At the moment I am getting the following error for line 6:

ValueError: setting an array element with a sequence.

I have tried various approaches for how to assign a control into the matched control group, but I can't seem to succeed in copying an individual from the original DataFrame into the empty one.

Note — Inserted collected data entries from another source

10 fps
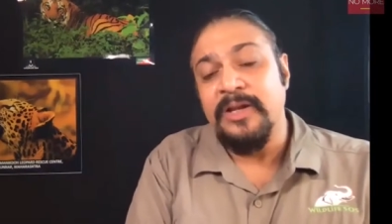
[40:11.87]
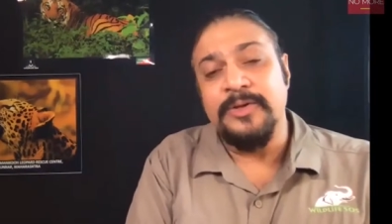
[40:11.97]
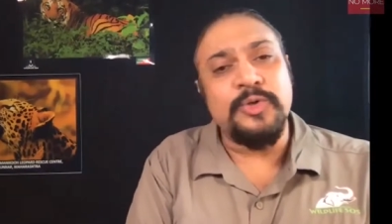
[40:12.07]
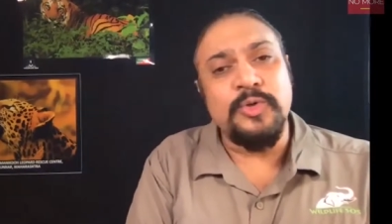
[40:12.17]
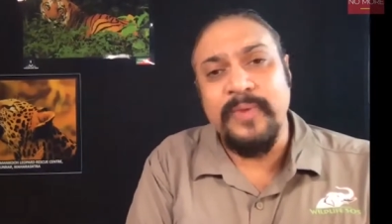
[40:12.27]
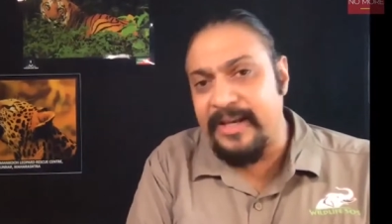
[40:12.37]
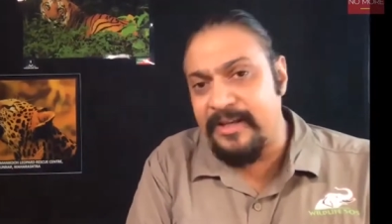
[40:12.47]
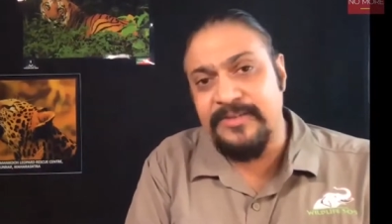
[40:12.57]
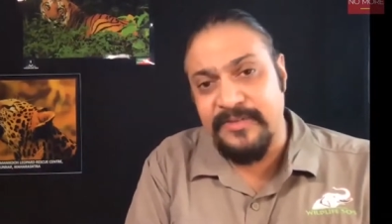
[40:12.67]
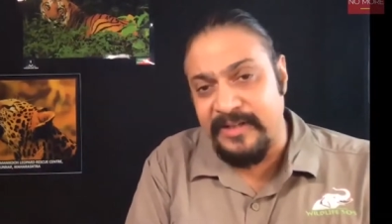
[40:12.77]
due to
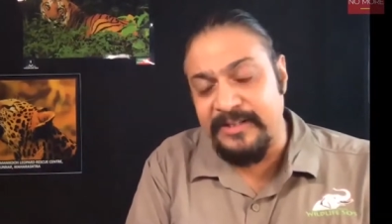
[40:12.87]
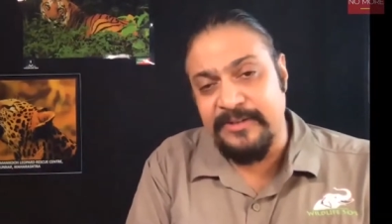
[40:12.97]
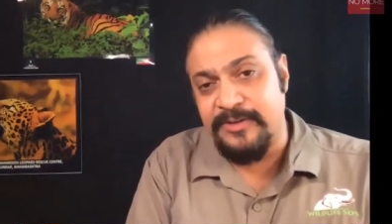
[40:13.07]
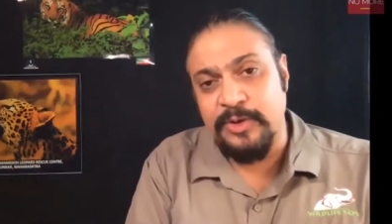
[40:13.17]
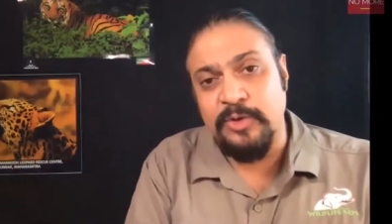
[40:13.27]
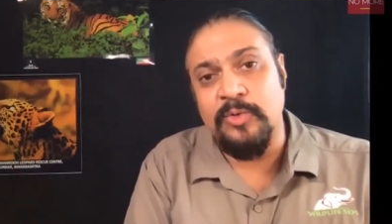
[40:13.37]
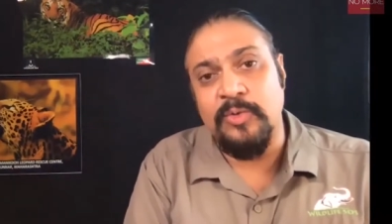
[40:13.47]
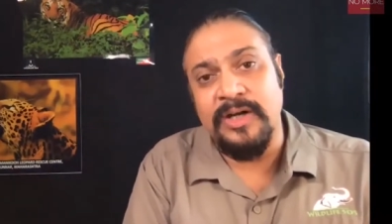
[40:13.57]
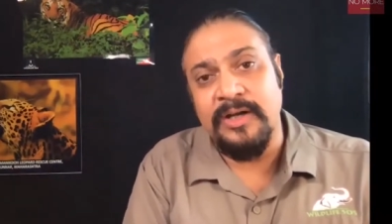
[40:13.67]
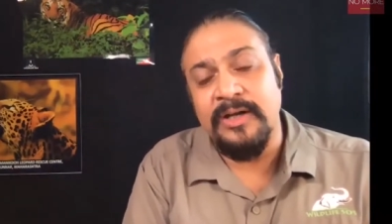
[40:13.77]
various reasons, you
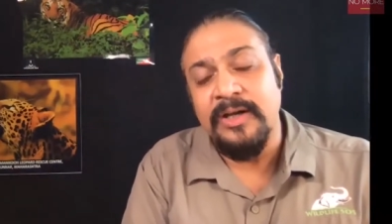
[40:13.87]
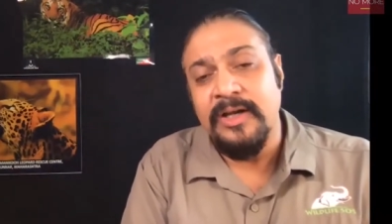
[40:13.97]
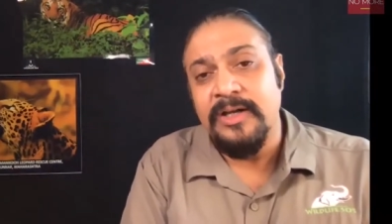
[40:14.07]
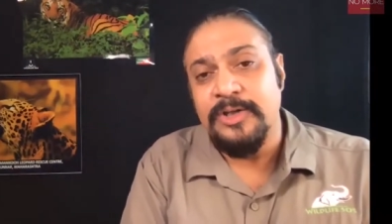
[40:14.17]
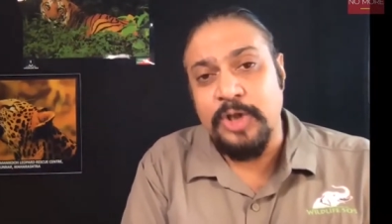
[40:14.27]
know, uh,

If it is any help, I did a working implementation in MatLab (but need to have it in Python as well):

ControlGroup = Data;
Idx = NaN(length(Data),1);
for i=1:length(Data)
   Idx(i,1) = knnsearch(Data2,Data(i,:),'distance','seuclidean');
   ControlGroup(i,:) = Data2(Idx(i),:);
   Data2(Idx(i),:) = [];
end

If you have any ideas or comments about a different implementation that can do the same, I'm all ears.


Solution

  • I ended up using only age in the KNN matching (and manually matching on the binary features), doing the following solution:

    neeededNeighbors = max(TestGroup["Age"].value_counts())+1
    nn = NearestNeighbor(n_neighbors = neededNeighbors, algorithm="ball_tree", metric = "euclidian").fit(ControlGroup["Age"].to_numpy().reshape(-1,1))
    TestGroup.sort_values(by="Age"),inplace=True)
    distances, indices = nn.kneighbors(TestGroup["Age"].to_numpy().reshape(-1,1))
    
    min_age = min(TestGroup["Age"])
    max_age = max(TestGroup["Age"])
    ages = list(range(min_year,max_year+1))
    idx = pd.DataFrame(np.unique(indices,axis=0),index = ages)
    cntr = pd.DataFrame(index=ages,colums=["cntrs"])
    cntr["cntrs"] = 0
    
    matchedControlGroup = pd.DataFrame().reindex_like(TestGroup)
    matchedID = pd.DataFrame(np.full_like(np.arrange(len(matchedControlGroup)), np.nan, dtype=np.double))
    
    for i in range(len(TestGroup)):
        if TestGroup["Age"].loc[i] in cntr.index:
        x = TestGroup["Age"].loc[i]
        matchedControlGroup.loc[i] = ControlGroup.loc[idx.loc[x][cntr.loc[x][0]]]
        cntr.loc[i] += 1
        matchedID.loc[i] = TestGroup["ID"].loc[i]
    
    matchedID["ID_Match"] = matchedID
    
    

    That way I make a reference to how many of each age group is needed and iterate over each age group to get the next best match to the individual. This means the first in each age group will get the better matches and depending on the number of available controls, there might be an overlap.

    I also did an implementation where this does not happen - however, I could not find a way in which I did not need to refit the KNN each time a match was found, which made the implementation very slow.